Start of DATA EXCERPTS
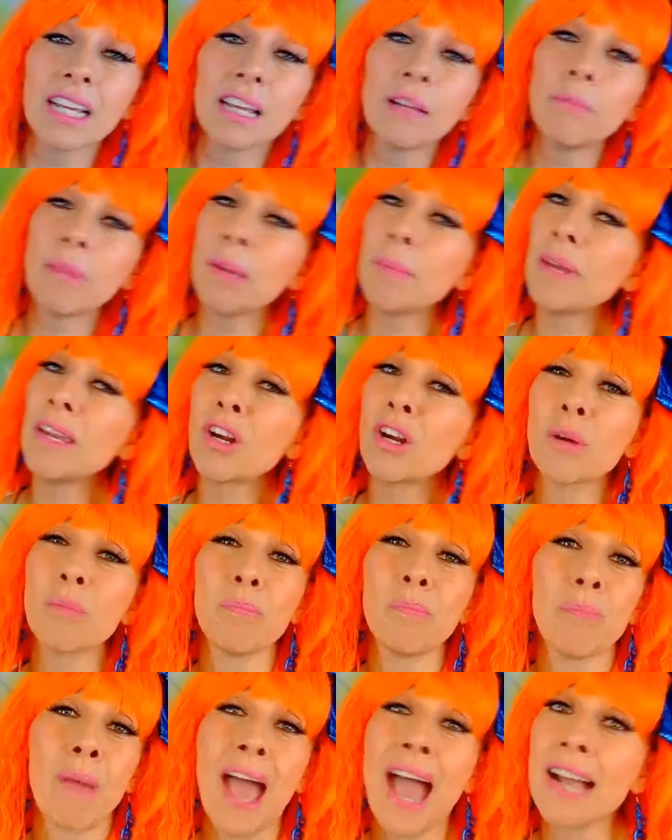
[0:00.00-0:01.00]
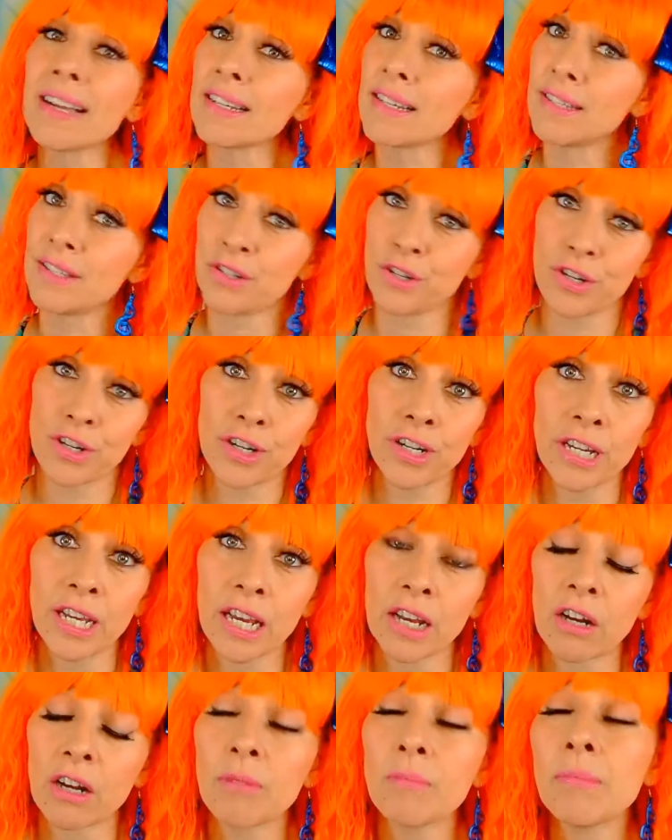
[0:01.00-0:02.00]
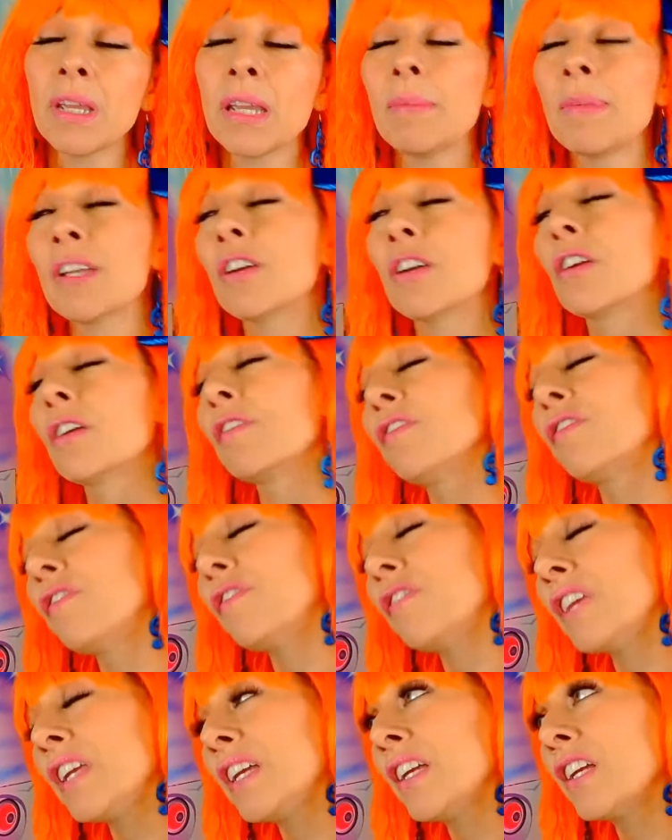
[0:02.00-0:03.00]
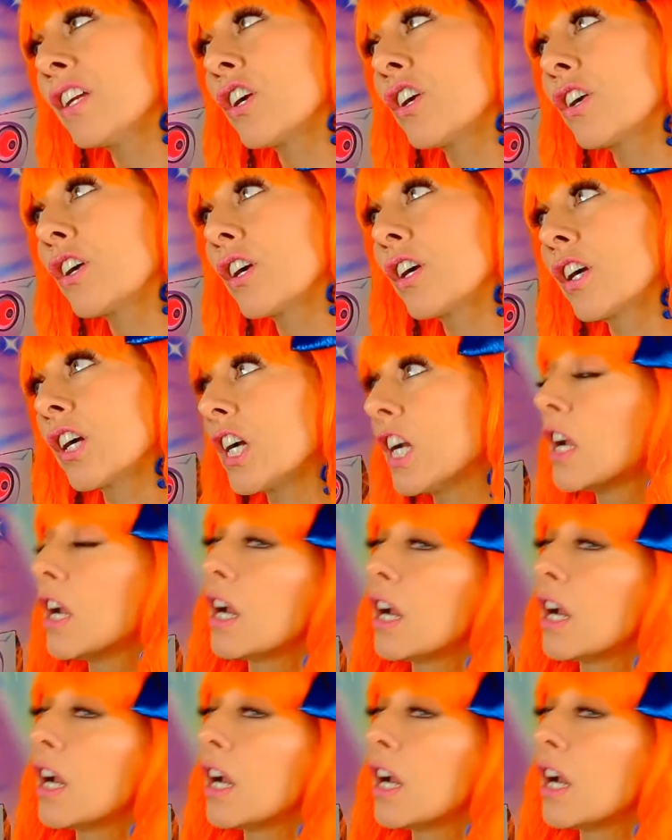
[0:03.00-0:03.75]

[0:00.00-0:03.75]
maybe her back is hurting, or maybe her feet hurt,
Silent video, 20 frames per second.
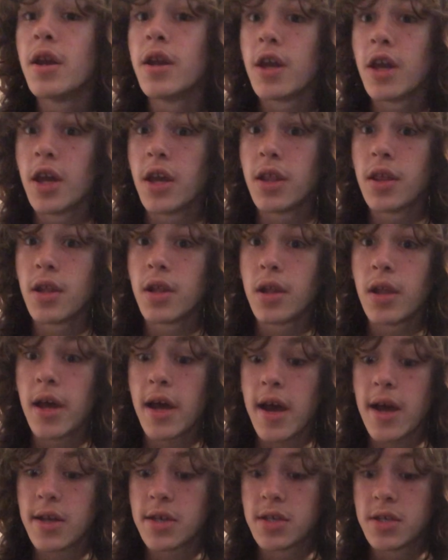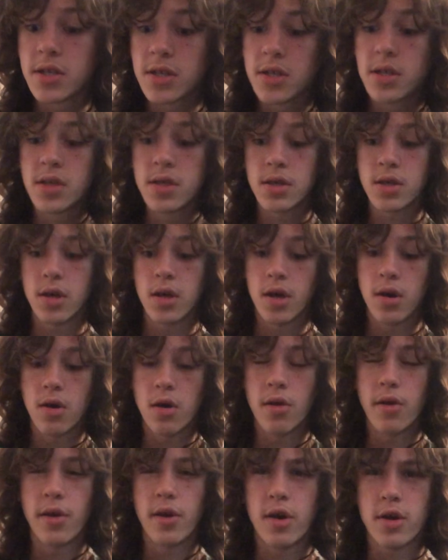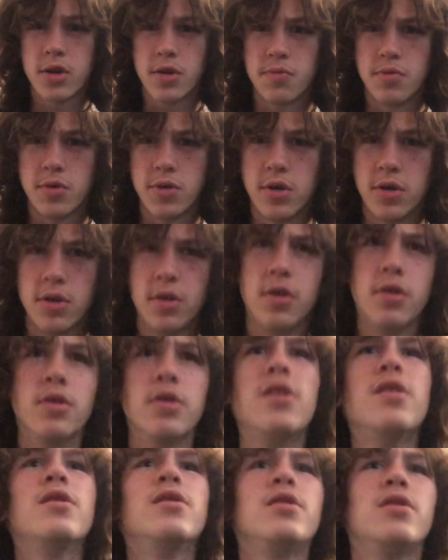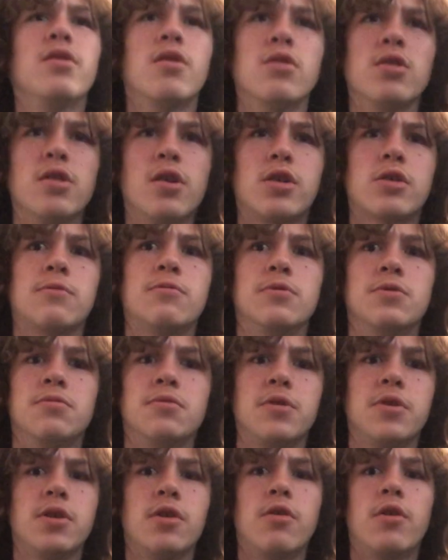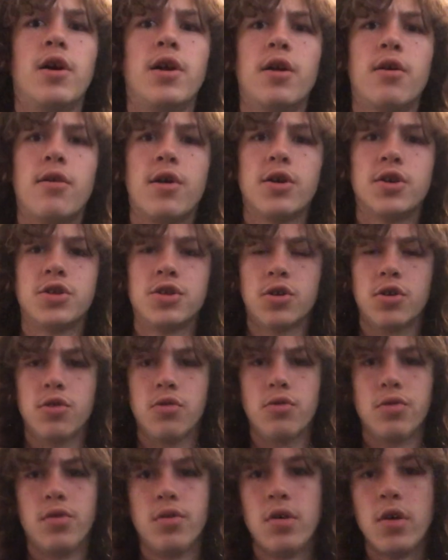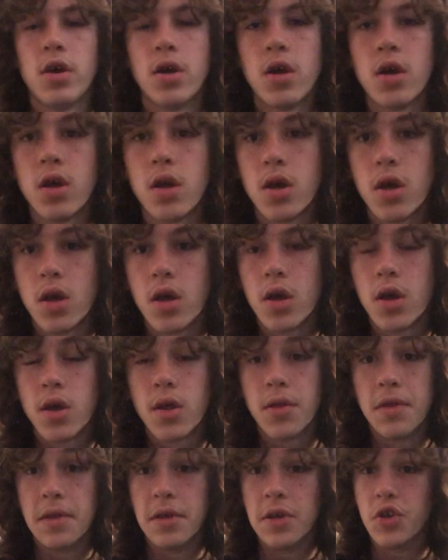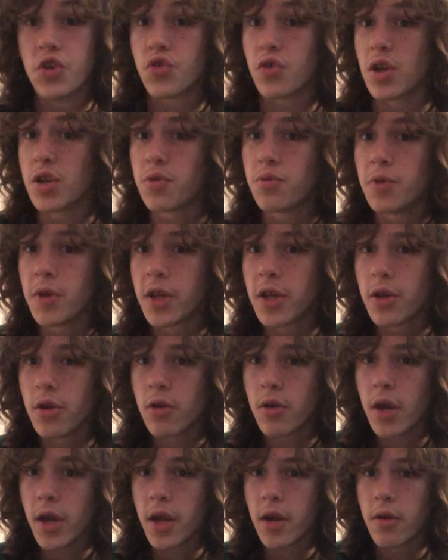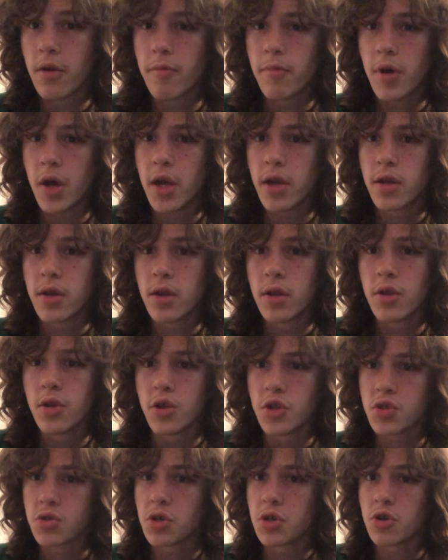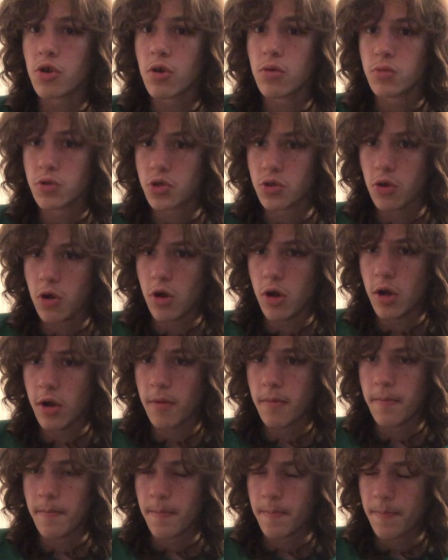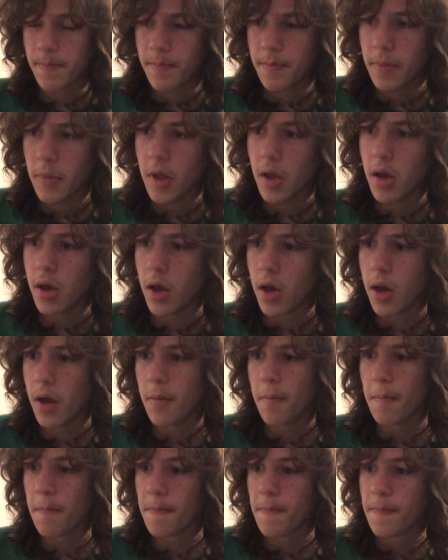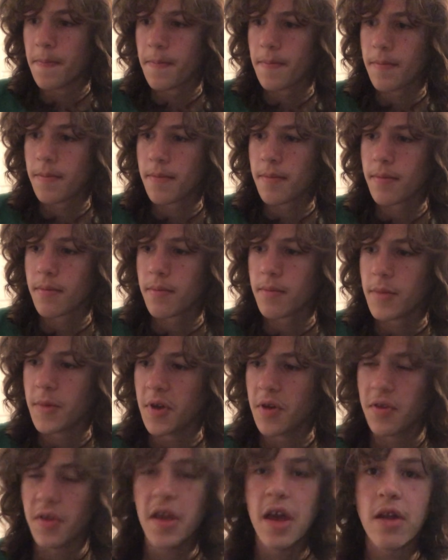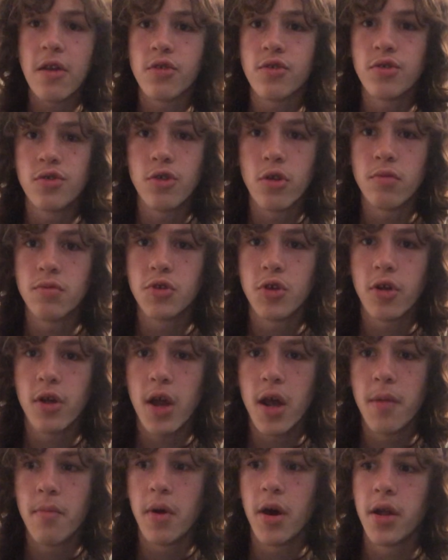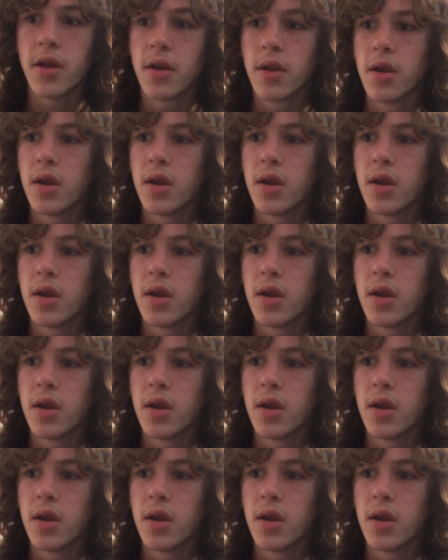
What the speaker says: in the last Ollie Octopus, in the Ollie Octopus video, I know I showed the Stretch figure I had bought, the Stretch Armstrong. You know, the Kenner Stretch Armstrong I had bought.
End of DATA EXCERPTS
TASK TO CARRY OUT:
Taking the listing line by line, count those with the word "video" and report that number only.

OUTPUT FOR THIS TASK:
2